> [Required action] Emit all the data exactly as provided.

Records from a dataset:
* * *

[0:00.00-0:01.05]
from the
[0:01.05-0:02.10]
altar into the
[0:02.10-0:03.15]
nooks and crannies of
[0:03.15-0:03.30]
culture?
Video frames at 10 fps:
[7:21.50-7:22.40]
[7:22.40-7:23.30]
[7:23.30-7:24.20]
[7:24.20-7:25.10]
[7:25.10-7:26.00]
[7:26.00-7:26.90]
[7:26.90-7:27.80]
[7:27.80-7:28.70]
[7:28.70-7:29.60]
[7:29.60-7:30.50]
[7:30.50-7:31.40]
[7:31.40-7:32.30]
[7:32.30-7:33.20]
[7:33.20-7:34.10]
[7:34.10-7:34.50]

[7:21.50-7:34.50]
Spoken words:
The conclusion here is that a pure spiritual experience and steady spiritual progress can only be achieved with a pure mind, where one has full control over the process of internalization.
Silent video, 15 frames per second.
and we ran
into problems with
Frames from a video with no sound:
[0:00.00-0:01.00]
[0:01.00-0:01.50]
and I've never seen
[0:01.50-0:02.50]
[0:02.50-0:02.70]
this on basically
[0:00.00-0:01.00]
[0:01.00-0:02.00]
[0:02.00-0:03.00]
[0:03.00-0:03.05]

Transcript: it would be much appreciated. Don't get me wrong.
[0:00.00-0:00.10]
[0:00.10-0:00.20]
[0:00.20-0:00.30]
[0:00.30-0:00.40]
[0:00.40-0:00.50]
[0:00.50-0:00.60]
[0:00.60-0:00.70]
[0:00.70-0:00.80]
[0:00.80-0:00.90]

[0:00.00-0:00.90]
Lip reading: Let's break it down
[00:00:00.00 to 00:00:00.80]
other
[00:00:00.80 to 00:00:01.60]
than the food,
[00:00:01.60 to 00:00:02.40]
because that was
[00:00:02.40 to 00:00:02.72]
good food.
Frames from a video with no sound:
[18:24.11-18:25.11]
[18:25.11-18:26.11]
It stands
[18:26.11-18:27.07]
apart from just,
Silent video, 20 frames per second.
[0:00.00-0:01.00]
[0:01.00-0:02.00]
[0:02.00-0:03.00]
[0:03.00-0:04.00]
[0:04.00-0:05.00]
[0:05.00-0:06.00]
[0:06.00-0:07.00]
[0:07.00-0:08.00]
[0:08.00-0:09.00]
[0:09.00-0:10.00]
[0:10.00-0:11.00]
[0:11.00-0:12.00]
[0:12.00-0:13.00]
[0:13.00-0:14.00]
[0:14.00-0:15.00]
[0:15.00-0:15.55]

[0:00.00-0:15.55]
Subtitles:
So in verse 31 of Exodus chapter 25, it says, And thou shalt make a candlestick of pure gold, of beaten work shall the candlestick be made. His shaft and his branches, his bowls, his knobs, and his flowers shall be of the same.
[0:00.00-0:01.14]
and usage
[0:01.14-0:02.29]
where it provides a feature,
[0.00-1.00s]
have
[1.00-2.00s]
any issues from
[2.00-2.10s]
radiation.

* * *

> [Exercise output]
[0:00.00-0:01.05]
from the
[0:01.05-0:02.10]
altar into the
[0:02.10-0:03.15]
nooks and crannies of
[0:03.15-0:03.30]
culture?
Video frames at 10 fps:
[7:21.50-7:22.40]
[7:22.40-7:23.30]
[7:23.30-7:24.20]
[7:24.20-7:25.10]
[7:25.10-7:26.00]
[7:26.00-7:26.90]
[7:26.90-7:27.80]
[7:27.80-7:28.70]
[7:28.70-7:29.60]
[7:29.60-7:30.50]
[7:30.50-7:31.40]
[7:31.40-7:32.30]
[7:32.30-7:33.20]
[7:33.20-7:34.10]
[7:34.10-7:34.50]

[7:21.50-7:34.50]
Spoken words:
The conclusion here is that a pure spiritual experience and steady spiritual progress can only be achieved with a pure mind, where one has full control over the process of internalization.
Silent video, 15 frames per second.
and we ran
into problems with
Frames from a video with no sound:
[0:00.00-0:01.00]
[0:01.00-0:01.50]
and I've never seen
[0:01.50-0:02.50]
[0:02.50-0:02.70]
this on basically
[0:00.00-0:01.00]
[0:01.00-0:02.00]
[0:02.00-0:03.00]
[0:03.00-0:03.05]

Transcript: it would be much appreciated. Don't get me wrong.
[0:00.00-0:00.10]
[0:00.10-0:00.20]
[0:00.20-0:00.30]
[0:00.30-0:00.40]
[0:00.40-0:00.50]
[0:00.50-0:00.60]
[0:00.60-0:00.70]
[0:00.70-0:00.80]
[0:00.80-0:00.90]

[0:00.00-0:00.90]
Lip reading: Let's break it down
[00:00:00.00 to 00:00:00.80]
other
[00:00:00.80 to 00:00:01.60]
than the food,
[00:00:01.60 to 00:00:02.40]
because that was
[00:00:02.40 to 00:00:02.72]
good food.
Frames from a video with no sound:
[18:24.11-18:25.11]
[18:25.11-18:26.11]
It stands
[18:26.11-18:27.07]
apart from just,
Silent video, 20 frames per second.
[0:00.00-0:01.00]
[0:01.00-0:02.00]
[0:02.00-0:03.00]
[0:03.00-0:04.00]
[0:04.00-0:05.00]
[0:05.00-0:06.00]
[0:06.00-0:07.00]
[0:07.00-0:08.00]
[0:08.00-0:09.00]
[0:09.00-0:10.00]
[0:10.00-0:11.00]
[0:11.00-0:12.00]
[0:12.00-0:13.00]
[0:13.00-0:14.00]
[0:14.00-0:15.00]
[0:15.00-0:15.55]

[0:00.00-0:15.55]
Subtitles:
So in verse 31 of Exodus chapter 25, it says, And thou shalt make a candlestick of pure gold, of beaten work shall the candlestick be made. His shaft and his branches, his bowls, his knobs, and his flowers shall be of the same.
[0:00.00-0:01.14]
and usage
[0:01.14-0:02.29]
where it provides a feature,
[0.00-1.00s]
have
[1.00-2.00s]
any issues from
[2.00-2.10s]
radiation.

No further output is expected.